-
Notifications
You must be signed in to change notification settings - Fork 24
Description
Hi,
I'm using your VIAF recon service to reconcile scholar's names from the field of Lexicography and Dictionary Research, to contruct a domain bibliography and person registry in the Linked Open Data environment.
After reconciling and manually validating 200 person names with VIAF (and getting very good results in general!), I came across a peculiar feature in VIAF that seems to prevent automatic matching in many cases, and increases tedious manual validation. Apparently, one of the VIAF contributors, NUKAT, sets a full stop behind a person name heading, resulting in an otherwise non-existent edit distance and causing the score to drop below 1. Even with the selected option in OpenRefine to auto-match candidates with a high confidence during reconciling, the score is often below the threshold.

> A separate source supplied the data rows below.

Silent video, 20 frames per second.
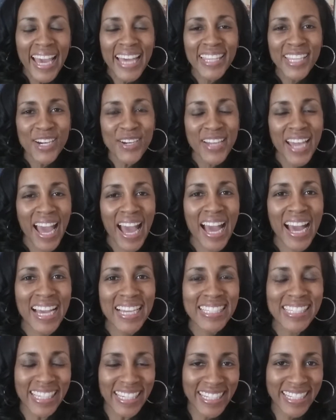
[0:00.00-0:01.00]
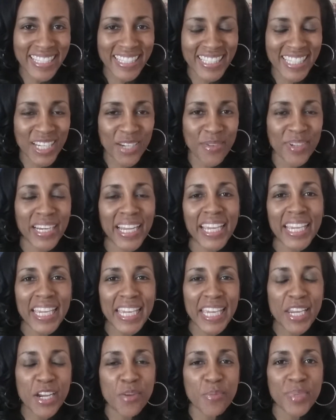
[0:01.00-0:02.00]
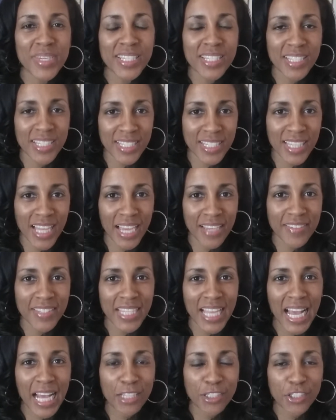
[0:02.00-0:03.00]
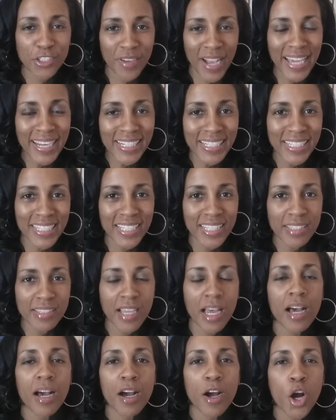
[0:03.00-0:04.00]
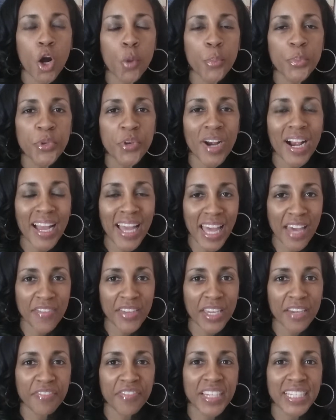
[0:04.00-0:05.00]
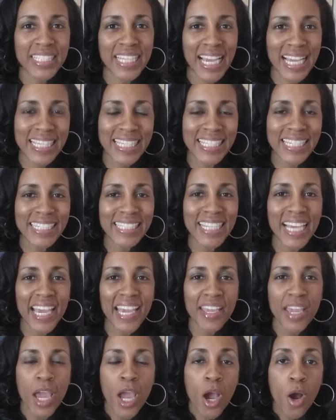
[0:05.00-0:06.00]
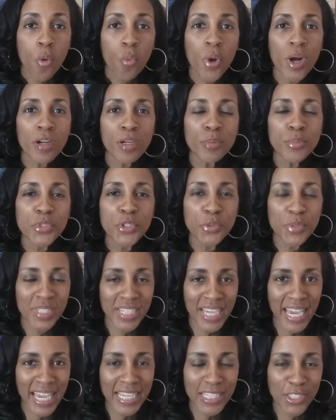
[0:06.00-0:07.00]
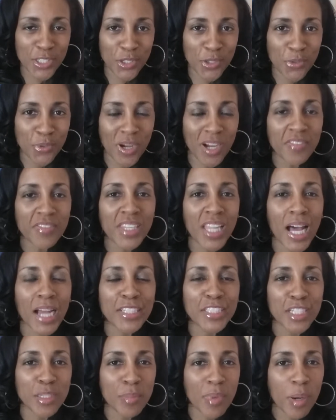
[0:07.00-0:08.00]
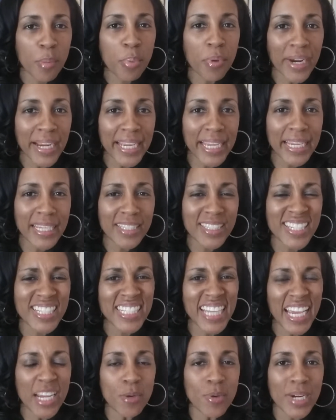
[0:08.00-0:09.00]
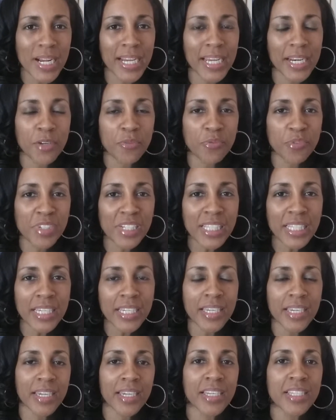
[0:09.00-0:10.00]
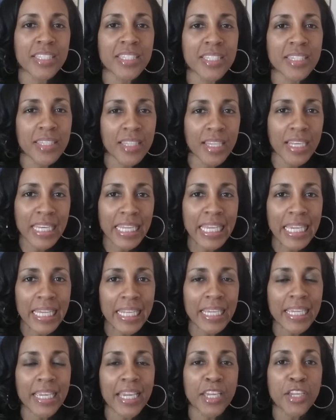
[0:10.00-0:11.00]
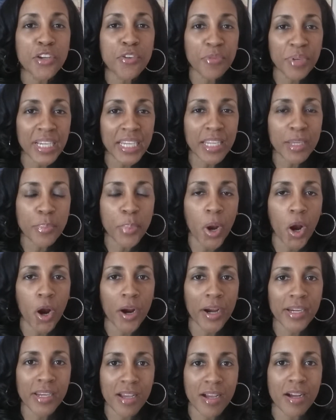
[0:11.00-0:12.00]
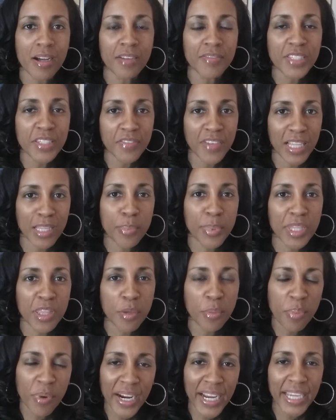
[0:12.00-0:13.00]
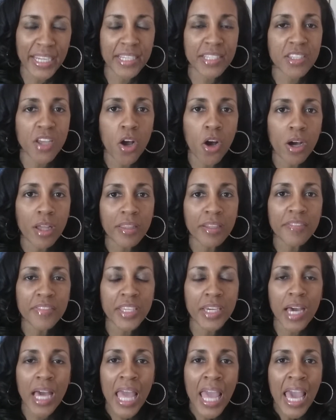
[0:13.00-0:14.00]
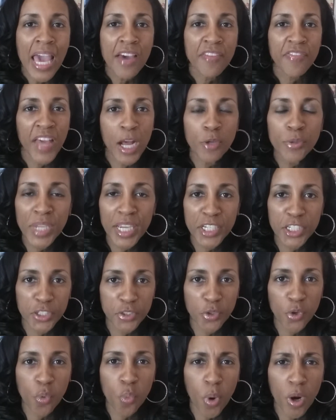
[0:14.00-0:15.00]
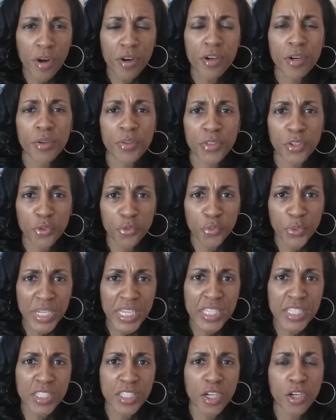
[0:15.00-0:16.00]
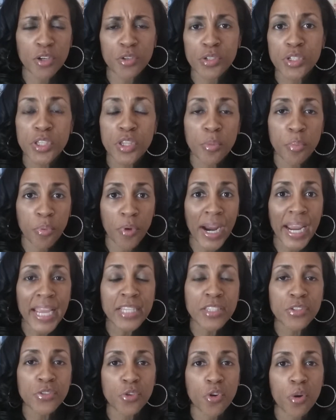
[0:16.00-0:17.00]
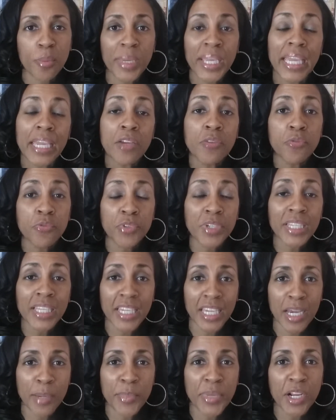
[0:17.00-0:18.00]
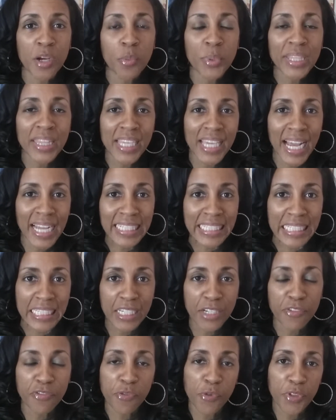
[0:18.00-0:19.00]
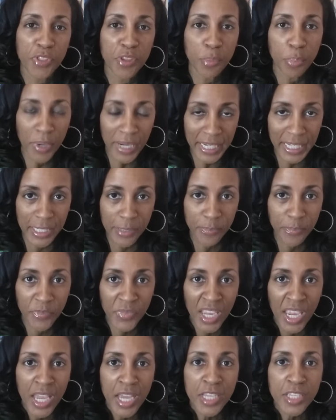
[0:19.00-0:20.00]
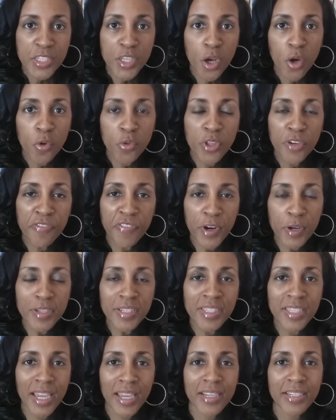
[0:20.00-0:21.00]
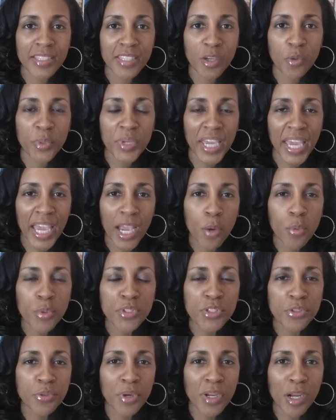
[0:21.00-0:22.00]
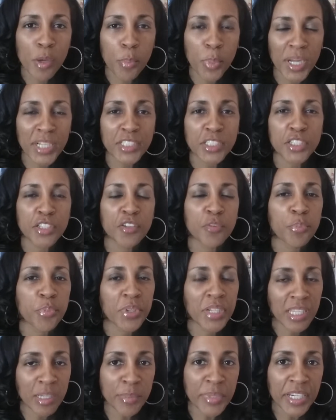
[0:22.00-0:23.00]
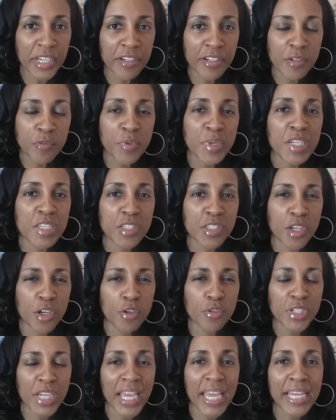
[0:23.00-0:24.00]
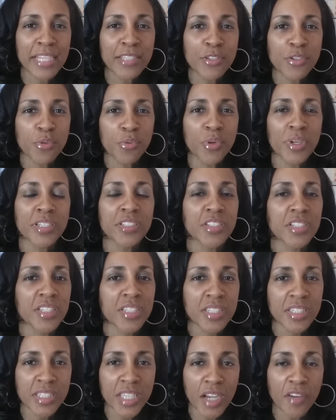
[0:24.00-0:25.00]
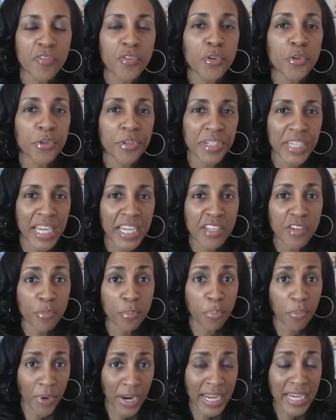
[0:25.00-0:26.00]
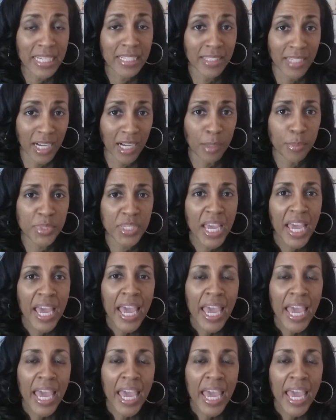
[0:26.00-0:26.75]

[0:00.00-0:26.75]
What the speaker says: Hello guys, it is Renee here, business lifestyle strategist. I hope you are having a fantastic day. Welcome to day 2 of launching my brand. Today we're going to really get into the nitty and gritty part of developing the brand. It's all of the foundational work, the research, the brainstorming, and really coming up with the idea for the brand. So the first stage that we had was doing a bunch of preliminary research and doing just several creative brain dumps.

Typical example from my data:
Name literal: Quasthoff, Uwe
VIAF candidate: Quasthoff, Uwe. (score: 0.933)
VIAF URI: https://viaf.org/viaf/22741331/
As far as I can see, NUKAT ist the only VIAF contributor with a full stop behind a person's name, and yet this particular heading is always ranked highest in the VIAF cluster. As we have no way to anticipate whether a matching VIAF cluster includes NUKAT headings or not, is there a way to modify the matching algorithm and chop off the full stop (if it exists) for the candidates returned from VIAF?
This would really help to improve your VIAF recon service even further. Thanks for all the work you've already done!
Regards,
Christiane